Frequentemente o regime da maioria absoluta é considerado como uma caraterística da democracia. Porém, o sistema democrático alicerçado unicamente no poder da maioria permite que minorias políticas sejam oprimidas pela “tirania da maioria” quando não há proteções legais dos direitos individuais ou de grupos. Uma parte essencial da democracia representativa "ideal" são as eleições competitivas que sejam justas tanto no plano material, como no plano processual e formal. Além disso, as liberdades como a política, a de expressão, a de imprensa, a de reunião e a de manifestação são consideradas direitos essenciais que permitem aos cidadãos serem adequadamente informados e aptos a votar e a assumir outro tipo de intervenção de acordo com seus próprios interesses.

Há também uma característica da democracia, hoje considerada basilar, que é a capacidade de todos os eleitores de participarem livre e plenamente na vida da sociedade. Com a sua ênfase nas noções radicais de contrato social e de vontade de todos os cidadãos, livre e assiduamente expressa, a democracia também pode ser caraterizada como a forma mais genuína de coletivismo político, se ela consubstanciar uma forma de governação em que todos os cidadãos têm uma palavra a dizer de peso igual nas decisões que afetam as suas vidas. E a democracia afirma-se efetivamente na obediência à manifesta e clara vontade da maioria, mas com o escrupuloso respeito pelos direitos e pelas legítimas aspirações do indivíduo e das minorias.
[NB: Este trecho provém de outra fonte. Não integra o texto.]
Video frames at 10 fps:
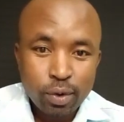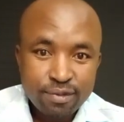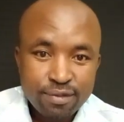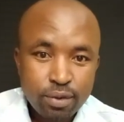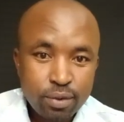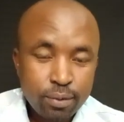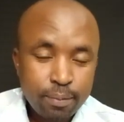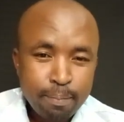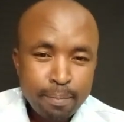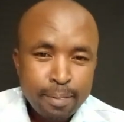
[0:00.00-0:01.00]
If you
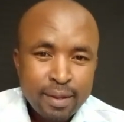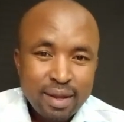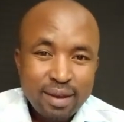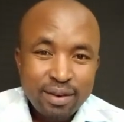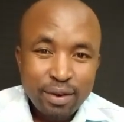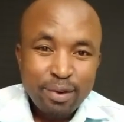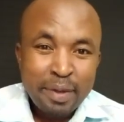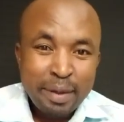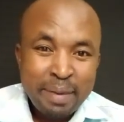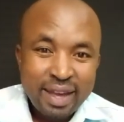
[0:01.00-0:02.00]
don't
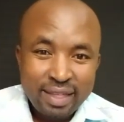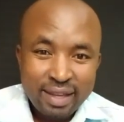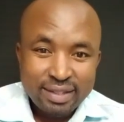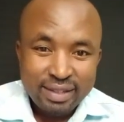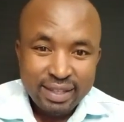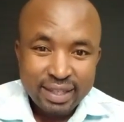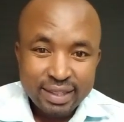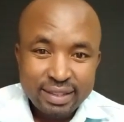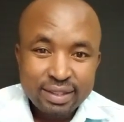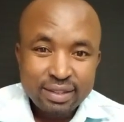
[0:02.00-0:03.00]
pay by this
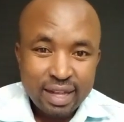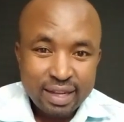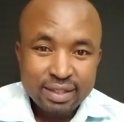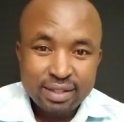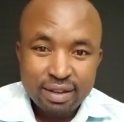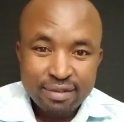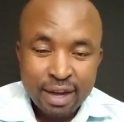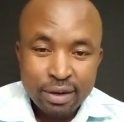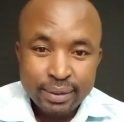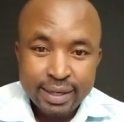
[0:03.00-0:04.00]
date, that is the
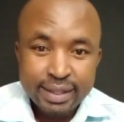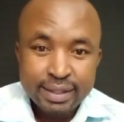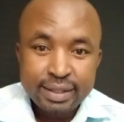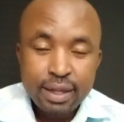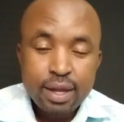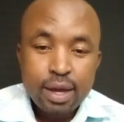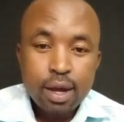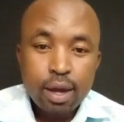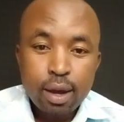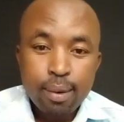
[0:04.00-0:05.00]
value date,
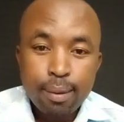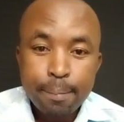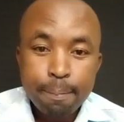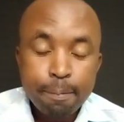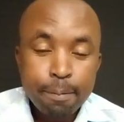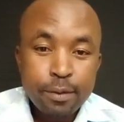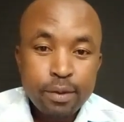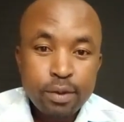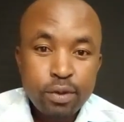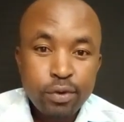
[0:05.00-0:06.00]

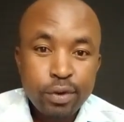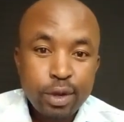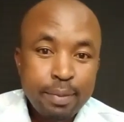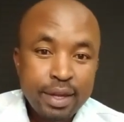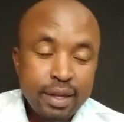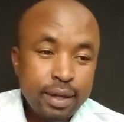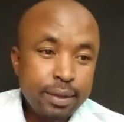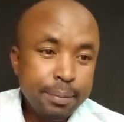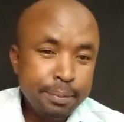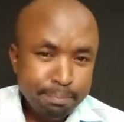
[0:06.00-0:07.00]
you will be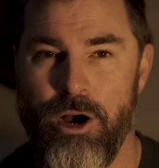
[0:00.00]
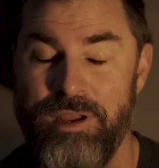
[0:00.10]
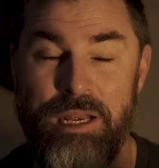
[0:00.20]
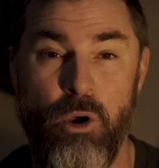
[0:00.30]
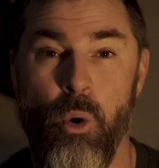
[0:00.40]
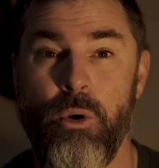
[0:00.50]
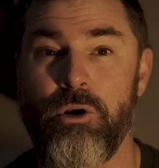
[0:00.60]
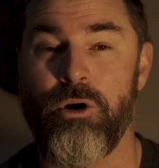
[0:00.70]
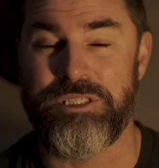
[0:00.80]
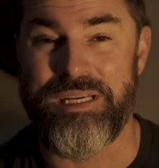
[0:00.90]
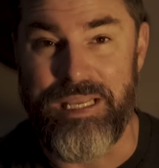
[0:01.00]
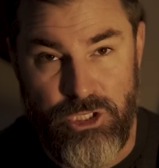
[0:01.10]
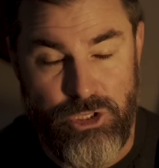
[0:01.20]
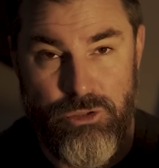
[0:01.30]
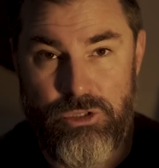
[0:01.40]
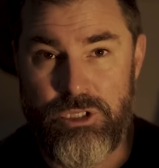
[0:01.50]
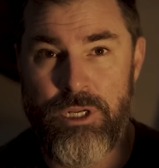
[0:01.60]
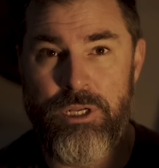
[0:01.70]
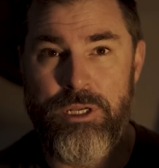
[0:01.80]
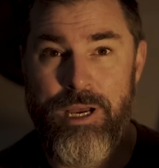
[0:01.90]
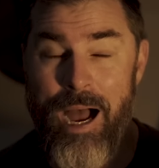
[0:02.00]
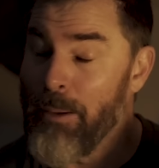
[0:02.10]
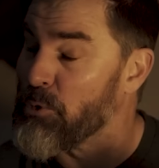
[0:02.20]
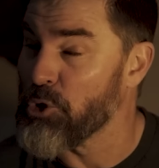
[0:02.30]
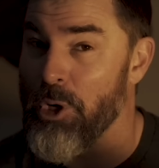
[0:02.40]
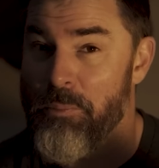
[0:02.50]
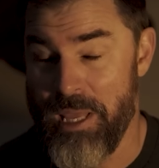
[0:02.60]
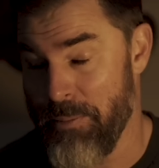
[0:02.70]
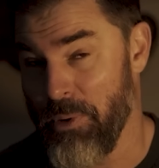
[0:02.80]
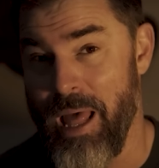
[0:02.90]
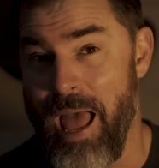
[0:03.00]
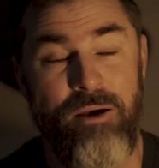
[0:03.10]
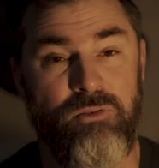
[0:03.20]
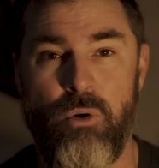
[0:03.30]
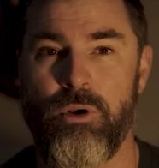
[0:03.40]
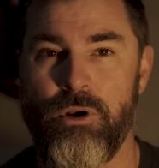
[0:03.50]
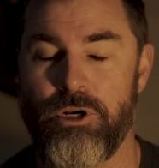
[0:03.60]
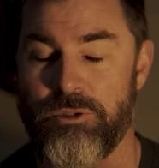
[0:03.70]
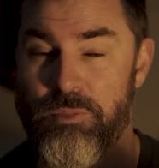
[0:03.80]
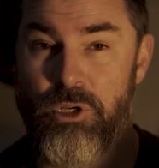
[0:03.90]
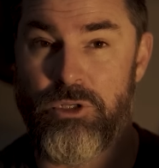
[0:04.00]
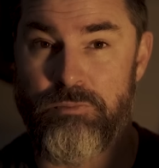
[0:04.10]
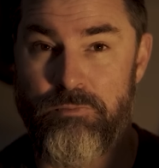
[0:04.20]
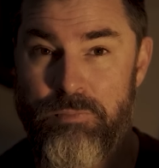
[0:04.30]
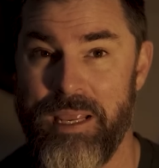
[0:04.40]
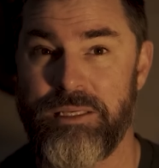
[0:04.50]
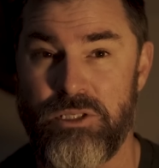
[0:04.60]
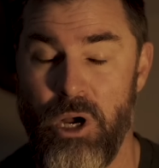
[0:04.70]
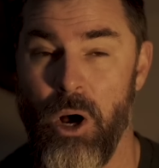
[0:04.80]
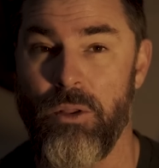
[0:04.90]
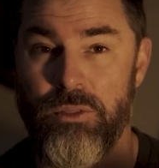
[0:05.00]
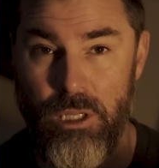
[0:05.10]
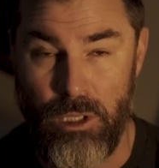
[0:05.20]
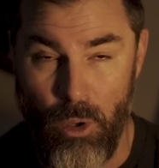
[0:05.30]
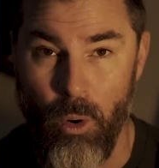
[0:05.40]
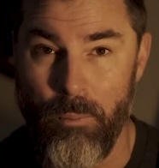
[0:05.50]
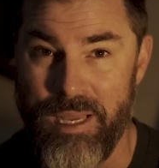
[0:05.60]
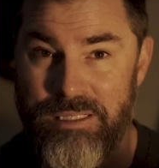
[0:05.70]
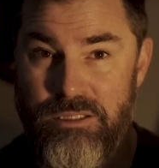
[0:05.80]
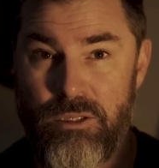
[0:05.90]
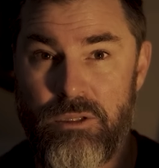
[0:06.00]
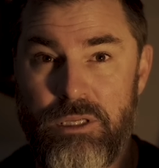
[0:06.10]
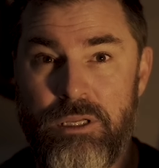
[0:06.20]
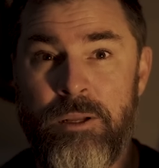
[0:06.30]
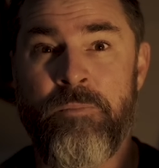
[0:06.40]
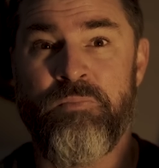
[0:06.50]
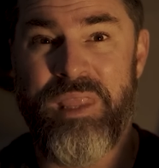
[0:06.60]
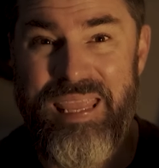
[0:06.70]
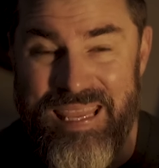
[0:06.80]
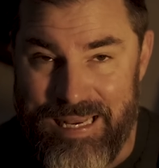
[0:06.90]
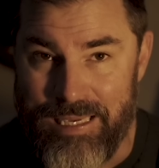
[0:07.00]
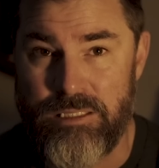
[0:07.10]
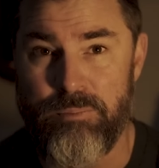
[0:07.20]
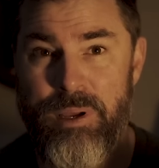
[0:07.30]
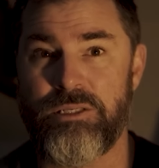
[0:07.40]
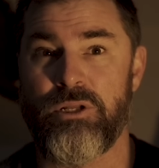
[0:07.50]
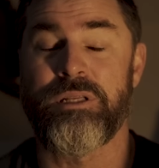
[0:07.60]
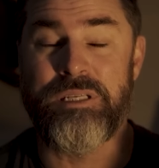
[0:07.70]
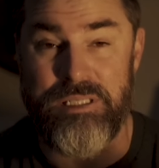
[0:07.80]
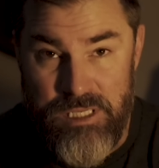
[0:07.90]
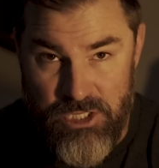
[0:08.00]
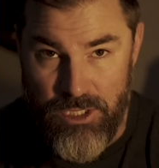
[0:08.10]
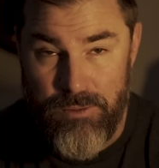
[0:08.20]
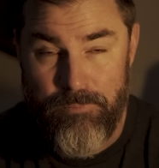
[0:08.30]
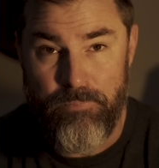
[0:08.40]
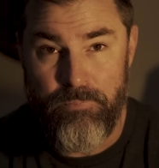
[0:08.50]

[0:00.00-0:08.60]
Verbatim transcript: of any corner crossing issues. I'm sure people have corner crossed because based on the law, based on the edict, based on the decision,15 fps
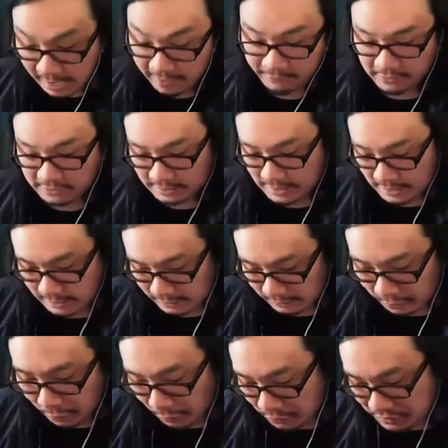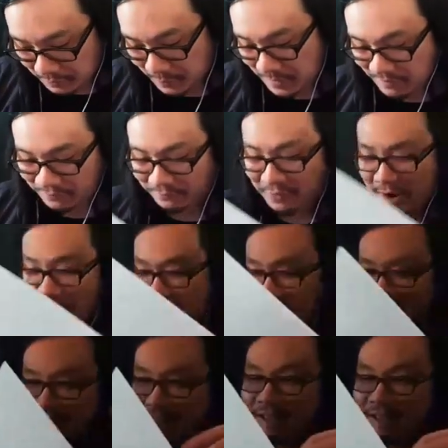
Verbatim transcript: haven't seen it though. To be frank,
Tanto assim é que os parlamentos e os órgãos de direção estratégica das coletividades, em vez da representação maioritária, são atualmente constituídos através do método de representação proporcional pela média mais alta de Hondt.

Concluindo, um conceito moderno e arejado de democracia, à luz da nossa Constituição, deveria ser capaz de sanear a nossa sociedade dos atropelos que a enxameiam em nome das inevitabilidades, fazendo sobressair indelevelmente os valores da ética e da legalidade e os princípios da igualdade e da equidade, da proporcionalidade e da universalidade, da confiança e da atenção aos direitos adquiridos, do seguimento inabalável da vontade da maioria e do respeito escrupuloso dos direitos de cada um e da minoria que integre.